Once that voice enters the mind,
As it does when one has read hundreds and hundreds of pages of Kahlil Gibran,
Its abode is fixed within,
It refuses all notices of eviction,
It continues to loop within the sphere of ones skull,
An earworm, dread and implacable.
He used a pseudonym until he retired from his government job, to avoid harassment. I don't know why he chose "Theodore Dalrymple," but it's far more distinctive than "Anthony Daniels," who, after all, played C-3PO.
While I’ve no taste for mystics, new age heroes, and exquisitely sensitive poets...I’d settle for a Middle East full of Gibrans.
I would, too, meaning his family, who were and are Christians (mostly in this country now).
I don't suffer fools gladly.
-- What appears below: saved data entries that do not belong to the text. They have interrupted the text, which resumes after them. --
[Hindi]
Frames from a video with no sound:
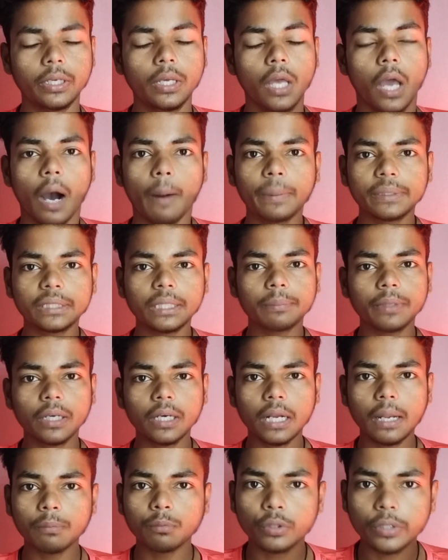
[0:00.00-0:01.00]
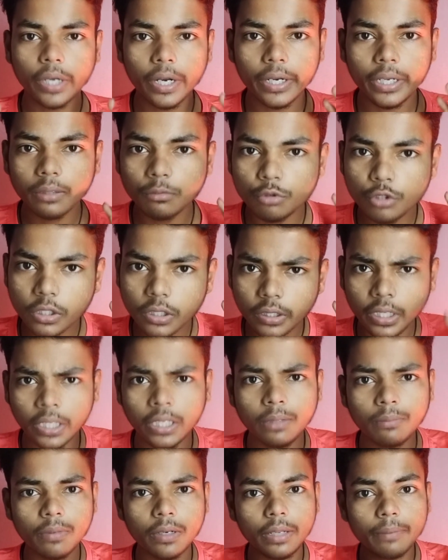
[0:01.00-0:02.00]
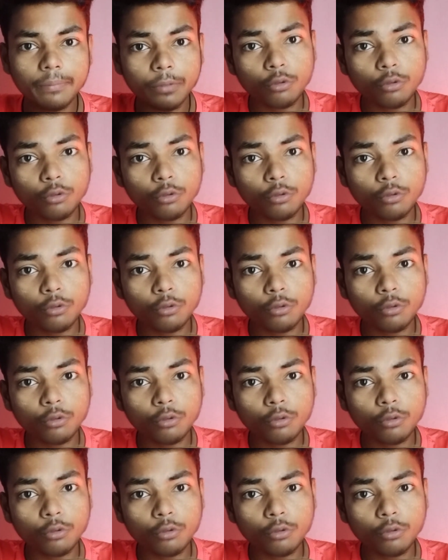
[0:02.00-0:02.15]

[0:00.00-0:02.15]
है मतलब कि अगर आपको ट्रेंडिंग म्यूजिक नहीं मिले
That's a good guess.
Thanks for the feedback, but he appears to be retired. Why would he still use the pseudonym?
I think it’s because “Theodore Dalrymple” has built up a large readership, for both articles and books, which would be lost if he stopped using that name.
He might even have an agreement with “City Journal” to continue writing for them as Dalrymple. I’m certainly not going to remember to search for “Anthony Daniels” articles, but I go looking for Theodore Dalrymple regularly, bumping up CJ’s viewership.